1972’de Gül ilk defa gözaltına alındı. Fatih’teki Vakıflar Yurdu’nda kalıyordu. Polis baskın yapıp yurttaki tüm MTTB’lileri gözaltına aldı. 50 kişi kadardılar. Aralarında Gül de vardı. 10 gün gözaltında kaldı.O yıllarda üniversiteye fotoğrafının olduğu “bu faşist okula giremez” afişleri asıldı. C.DündarMilliyet’teki yazı dizisinde bir kez de kafasına silah dayandığını anlatır. Bu olaydan sonra 6 ay okula gidemez. Abdullah Gül son kez 12 Eylül’de de gözaltına alındı ve 15 gün Metris cezaevinde kaldı.

Abdullah Gül’ün pusulası İngiltere’ye gidene kadar Büyük Doğu’yu gösteriyordu. İngiltere’den sonra Batı’ya döndü. Bugün iklim Gül’den estiriliyorsa bu “Doğu’ya giden trende batıya koştuğu” içindir. Başdanışmanı Ahmet Sever’in yazdığı “Abdullah Gül ile 12 yıl” kitabında Erdoğan ile ayrışmada buna dikkat çekiliyor. Ahmet Sever Hürriyet’ten Çınar Oskay ile yaptığı söyleşide bunu şöyle anlatıyor;

Sizce Erdoğan ile Abdullah Gül arasındaki ayrışma ne zaman başladı?
– Başlarda anlayış birliği vardı. Abdullah Gül, Türkiye’nin kurtuluşunun Avrupa Birliği yolu olduğunu görerek hareket etti. Bunun İslam coğrafyası açısından da umut olduğunu düşünüyordu. 2002- 2007 arası süreçte bir ‘altın çağ’ yaşandı diyebiliriz. Hatta bu 2009’a kadar devam etti. Ama 2009, 2010’dan itibaren reformlardan geriye dönüş başladı.

‘Yeni Türkiye’ döneminde farklı bir yola girildi, diyorsunuz…
– Evet. ‘Yeni Türkiye’ adı altında ‘Eski Türkiye’ye dönüş başladı. Refleksler, sorunlara yaklaşım hep eski Türkiye’nin anlayışı.
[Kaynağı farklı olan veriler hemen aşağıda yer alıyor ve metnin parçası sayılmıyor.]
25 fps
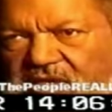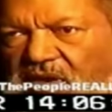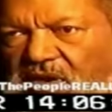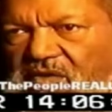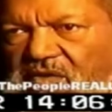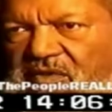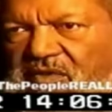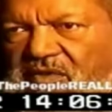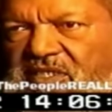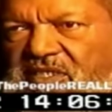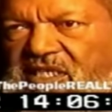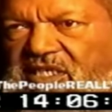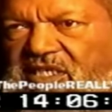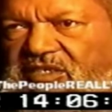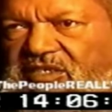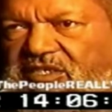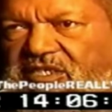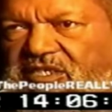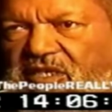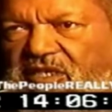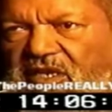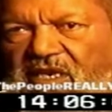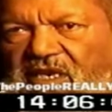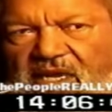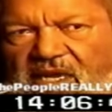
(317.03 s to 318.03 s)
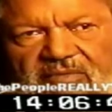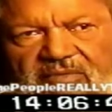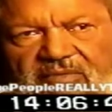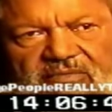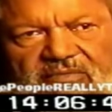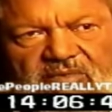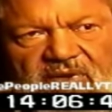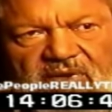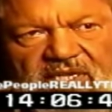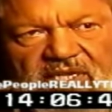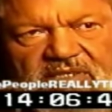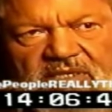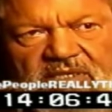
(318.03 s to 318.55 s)
Go kiss your loved
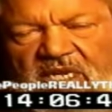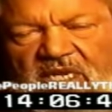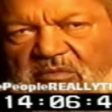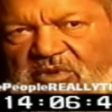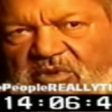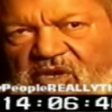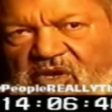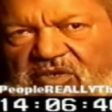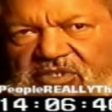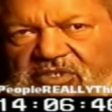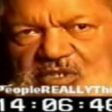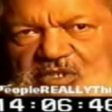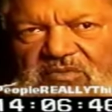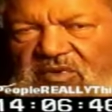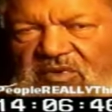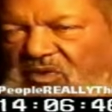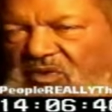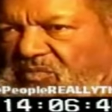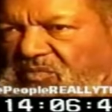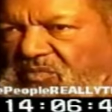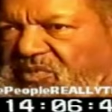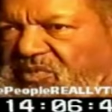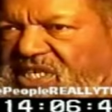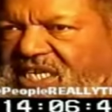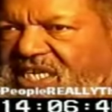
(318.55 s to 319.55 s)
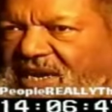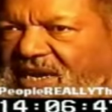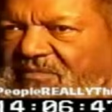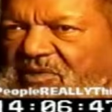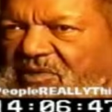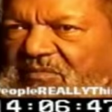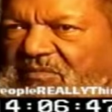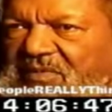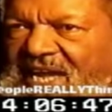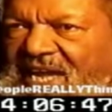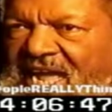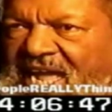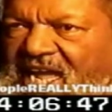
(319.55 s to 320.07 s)
ones, cause you won't be
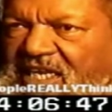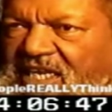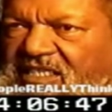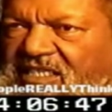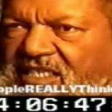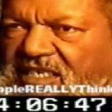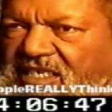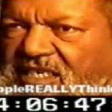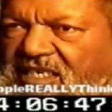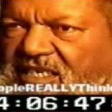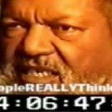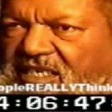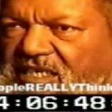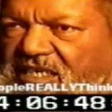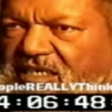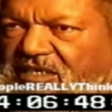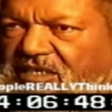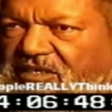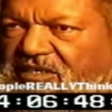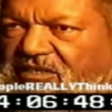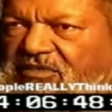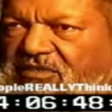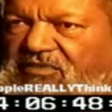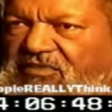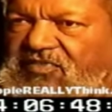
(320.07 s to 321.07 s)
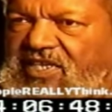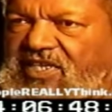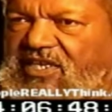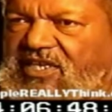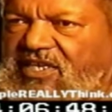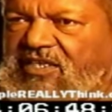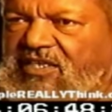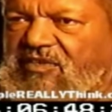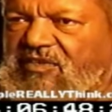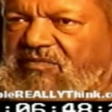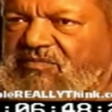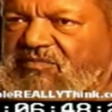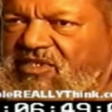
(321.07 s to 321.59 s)
coming back. Do you
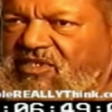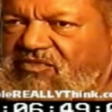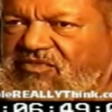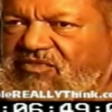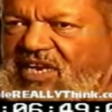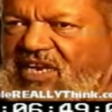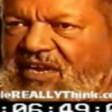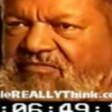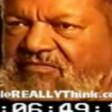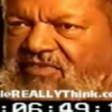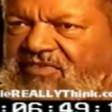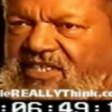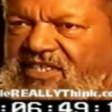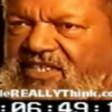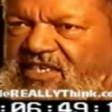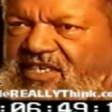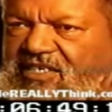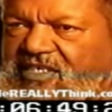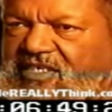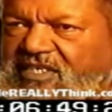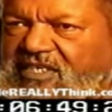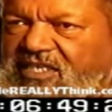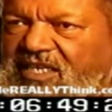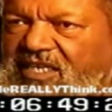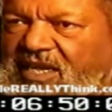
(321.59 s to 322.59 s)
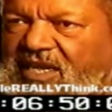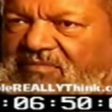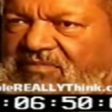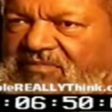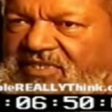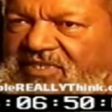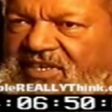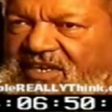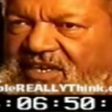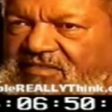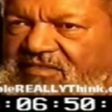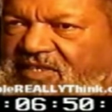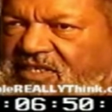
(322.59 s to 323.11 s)
think you'd be drafted into the armed
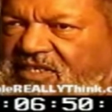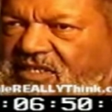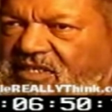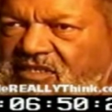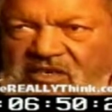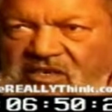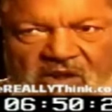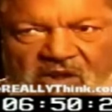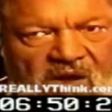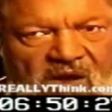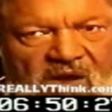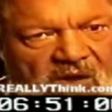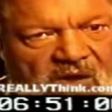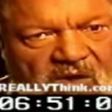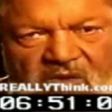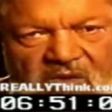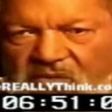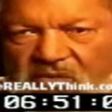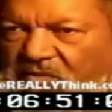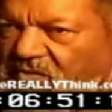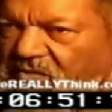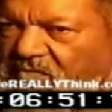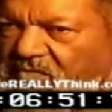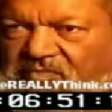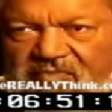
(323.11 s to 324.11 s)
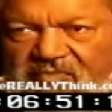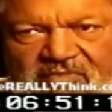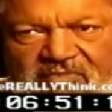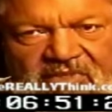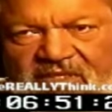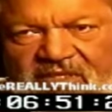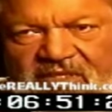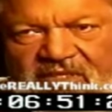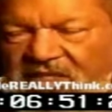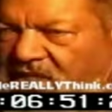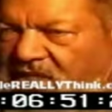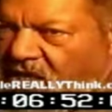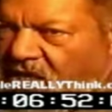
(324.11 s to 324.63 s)
services? No.
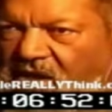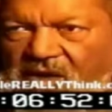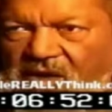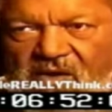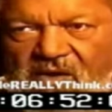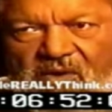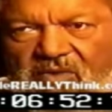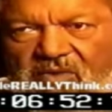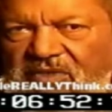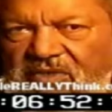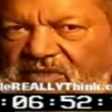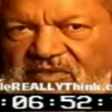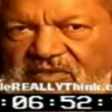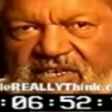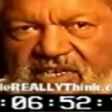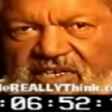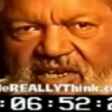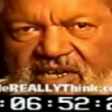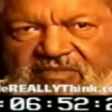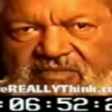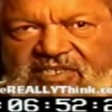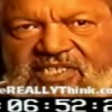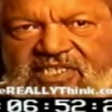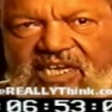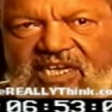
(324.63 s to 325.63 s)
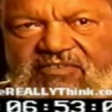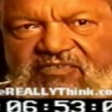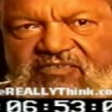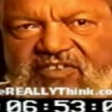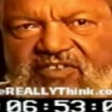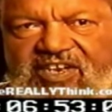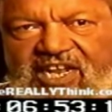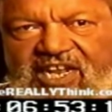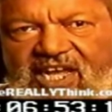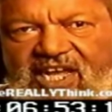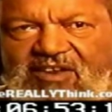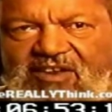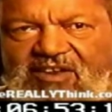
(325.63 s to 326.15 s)
No, you would never stand for
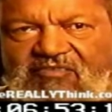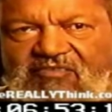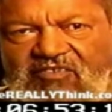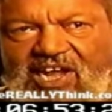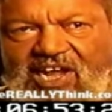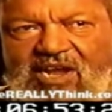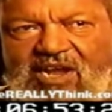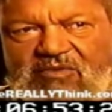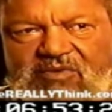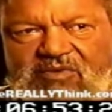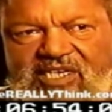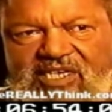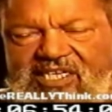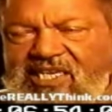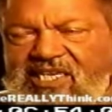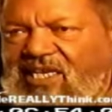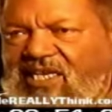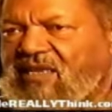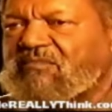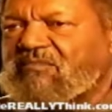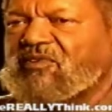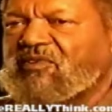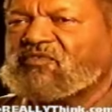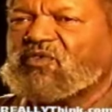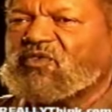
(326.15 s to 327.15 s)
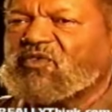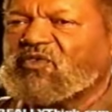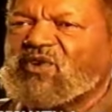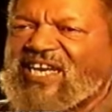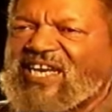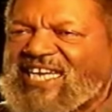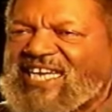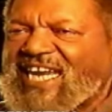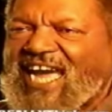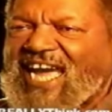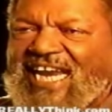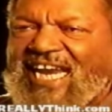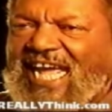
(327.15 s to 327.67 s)
that. In fact, we'd kill him before he
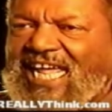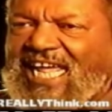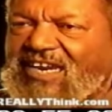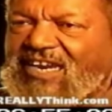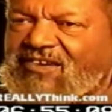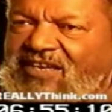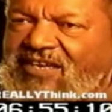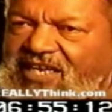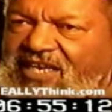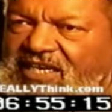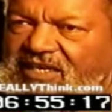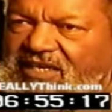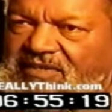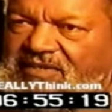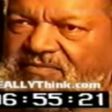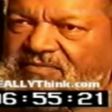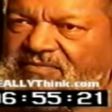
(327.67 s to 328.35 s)
got out of here.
Yeni Türkiye’de çok şey oluyordu. Abdullah Gül’de Cumhurbaşkanı idi. Erdoğan’lı AKP döneminin kendinden olmayana ne kadar tahammülsüz, ne kadar gaddar olduğunun turnusolu olan Gezi Direnişinde de Cumhurbaşkanı idi. “Mesaj alınmıştır” dedi. “Demokrasi sadece seçim demek değildir” diye ekledi. Erdoğan’ın tepkisi sert olmuştu.” Sonra sustu. O suskunlukta gencecik güzel çocuklar daha çok ağaç daha çok özgürlük dedikleri için öldürüldü. Ahmet Sever’in kitabında o suskunluk özeleştirisi yerine şu bölüm yer alıyor;
“Arkadaşlardan sürekli mesaj geliyordu. Çatışma görüntülerini Cumhurbaşkanı’na gösteriyordum. Vali “İkna etmişsiniz, bariyerleri kaldırıyoruz” diye teşekkür etmek için aradı. Gül “Vali Bey, Cihangir’in ara sokaklarından kötü görüntüler geliyor. Ne arıyor orada polisler? Çekin onları!” dedi. Üç dakika sonra arkadaşlardan mesaj geldi, “Polisler çekiliyor” diye.

Bu toprakların en delikanlı ve itaatsizlik çığlığı Gezi’den kanlı bir iktidar çıkaran Erdoğan için 17-21 Aralık tarihi gelmişti. Abdullah Gül yine Cumhurbaşkanıydı. Yolsuzluk ve hırsızlık “darbe” diyerek örtülüyordu. O günlerde yine suskundu Abdullah Gül. Ahmet Sever’in kitabıyla öğreniyoruz ki bakanların Yüce Divan’da yargılanması gerektiğini düşünmüş. Sadece düşündü.

Yeni Türkiye’de gazeteciler yargılanıyor tutuklanıyordu. Abdullah Gül sadece bir kişiye duyarlı oldu. Ahmet Sever anlatıyor;
“Ruşen Çakır “Beni içeri alacaklar, kaynağımdan eminim” diye beni aradı. Cumhurbaşkanı’yla görüştüm, şaşırdı. “Bakayım, seni ararım” dedi. Ertesi gün çağırdı, “Haklıymış” dedi. “Alacaklarmış, ben müdahale ettim, rahat olsun” diye ekledi. Emniyetten birkaç isimle irtibatı kesmesini önerdi. Yoksa Ahmet Şık ve Nedim Şener’den önce Ruşen hapse girecekti”
Müdahale edecek gücü ve refleksi var iken o sadece Ruşen Çakır için elini kıpırdatıyor. Temas ve mesafe mesleği bilinen gazeteciliğin AKP döneminde ne hale geldiğini gördük. Abdullah Gül ile de temas ve yakınlığın ne anlama geldiğini de görmüş olduk.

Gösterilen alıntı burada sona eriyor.